The following were players who participated in the Canada Winter Games women's hockey tournament and would go on to represent Canada in ice hockey at the Winter Olympics

| Player | Team | Year |
| Meghan Agosta | Team Ontario | 2003 (gold medal) |
| Cassie Campbell | Team Ontario | 1991 (fourth place) |
| Nancy Drolet | Team Quebec | 1991 (third place) |
| Jayna Hefford | Team Ontario | 1995 (gold medal) |
| Haley Irwin | Team Ontario | 2003 (gold medal) |
| Rebecca Johnston | Team Ontario | 2007 |
| Gina Kingsbury | Team Quebec | 1995, 1999 |
| Charline Labonte | Team Québec | 1999 |
| Caroline Ouellette | Team Quebec | 1995 |
| Cherie Piper | Team Ontario | 1999 |
| Colleen Sostorics | Team Saskatchewan | 1995 |
| Tammy Shewchuk | Team Québec | 1991 and 1995 |
| Sami Jo Small | Team Manitoba | 1991 |
| Sarah Vaillancourt | Team Québec | 2003 |
| Catherine Ward | Team Québec | 2003 |
| Hayley Wickenheiser | Team Alberta | 1991 (gold medal) |

===Lipstick tournament===
The roots of the Lipstick Tournament can be traced to Wallaceburg resident Grace Small. In early 1966, she requested that arena manager Harold Ribson allow some ice time for teenage girls. Ribson agreed while Gus Lalonde and Doug Myers agreed to coach the local group of teenage girls. After a few games, Ribson arranged a one-day girls tournament, contested on February 27, 1966.

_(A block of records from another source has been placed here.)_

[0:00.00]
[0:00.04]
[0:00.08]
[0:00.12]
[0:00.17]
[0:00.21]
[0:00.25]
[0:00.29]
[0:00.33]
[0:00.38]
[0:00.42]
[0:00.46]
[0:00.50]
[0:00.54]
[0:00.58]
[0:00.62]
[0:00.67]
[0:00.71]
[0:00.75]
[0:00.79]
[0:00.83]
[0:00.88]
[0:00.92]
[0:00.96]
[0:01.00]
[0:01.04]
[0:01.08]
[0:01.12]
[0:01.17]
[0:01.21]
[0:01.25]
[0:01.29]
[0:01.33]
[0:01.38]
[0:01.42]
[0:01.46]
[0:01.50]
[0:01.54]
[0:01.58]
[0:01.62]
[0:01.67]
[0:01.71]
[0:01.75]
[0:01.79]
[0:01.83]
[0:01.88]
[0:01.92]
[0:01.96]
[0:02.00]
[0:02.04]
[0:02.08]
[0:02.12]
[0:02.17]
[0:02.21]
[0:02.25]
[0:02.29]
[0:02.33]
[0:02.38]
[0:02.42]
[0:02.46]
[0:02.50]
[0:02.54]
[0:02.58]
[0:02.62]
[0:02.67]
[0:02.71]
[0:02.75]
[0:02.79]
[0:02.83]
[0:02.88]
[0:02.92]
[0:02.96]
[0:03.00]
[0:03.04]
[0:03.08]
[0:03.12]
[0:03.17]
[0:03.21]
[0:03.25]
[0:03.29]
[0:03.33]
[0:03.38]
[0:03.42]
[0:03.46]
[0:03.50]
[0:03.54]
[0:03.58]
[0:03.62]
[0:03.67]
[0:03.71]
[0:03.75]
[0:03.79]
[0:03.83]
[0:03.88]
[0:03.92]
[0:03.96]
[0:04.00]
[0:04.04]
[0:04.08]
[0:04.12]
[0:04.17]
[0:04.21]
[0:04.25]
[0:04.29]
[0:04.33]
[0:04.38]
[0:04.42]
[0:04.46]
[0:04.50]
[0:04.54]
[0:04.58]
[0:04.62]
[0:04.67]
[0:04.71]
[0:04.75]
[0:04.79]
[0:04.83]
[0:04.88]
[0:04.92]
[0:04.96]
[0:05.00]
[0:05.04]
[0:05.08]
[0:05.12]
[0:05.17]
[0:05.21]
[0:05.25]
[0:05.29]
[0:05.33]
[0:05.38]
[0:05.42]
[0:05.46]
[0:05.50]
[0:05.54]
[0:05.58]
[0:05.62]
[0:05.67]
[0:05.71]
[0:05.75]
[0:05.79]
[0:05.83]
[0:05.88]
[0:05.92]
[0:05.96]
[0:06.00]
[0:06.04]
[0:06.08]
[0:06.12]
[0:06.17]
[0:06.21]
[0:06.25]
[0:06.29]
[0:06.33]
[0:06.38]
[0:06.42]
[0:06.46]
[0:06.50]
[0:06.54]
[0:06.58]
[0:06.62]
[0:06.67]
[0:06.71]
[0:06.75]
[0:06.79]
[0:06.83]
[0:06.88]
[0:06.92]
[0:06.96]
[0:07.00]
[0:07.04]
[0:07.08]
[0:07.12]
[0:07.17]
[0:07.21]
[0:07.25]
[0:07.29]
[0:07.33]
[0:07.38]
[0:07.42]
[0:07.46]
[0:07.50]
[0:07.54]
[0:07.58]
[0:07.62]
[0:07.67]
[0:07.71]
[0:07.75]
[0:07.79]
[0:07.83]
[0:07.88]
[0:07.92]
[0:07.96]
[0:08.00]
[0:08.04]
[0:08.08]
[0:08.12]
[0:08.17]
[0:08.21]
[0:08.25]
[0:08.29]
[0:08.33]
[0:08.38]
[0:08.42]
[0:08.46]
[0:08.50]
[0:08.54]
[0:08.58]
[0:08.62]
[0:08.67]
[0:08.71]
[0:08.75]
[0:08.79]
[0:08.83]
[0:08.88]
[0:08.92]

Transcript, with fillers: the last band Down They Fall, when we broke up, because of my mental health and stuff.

Although this was not the first Lipstick Tourney, eleven women's teams participated. Under Wally Enterprises CEO Jack Lacey, a championship shield was provided for the tournament. The Six Nations girls team won the championship and were declared Ontario champions, as sanctioned by the Ontario Athletic Commission office. Harold Ribson saw the potential of the concept. It was not only an opportunity for female hockey competition but a way to promote the city of Wallaceburg. Ribson (along with Terry Brodeur) selected the Valentine's Day 1967 weekend as the date for the first Lipstick Tournament.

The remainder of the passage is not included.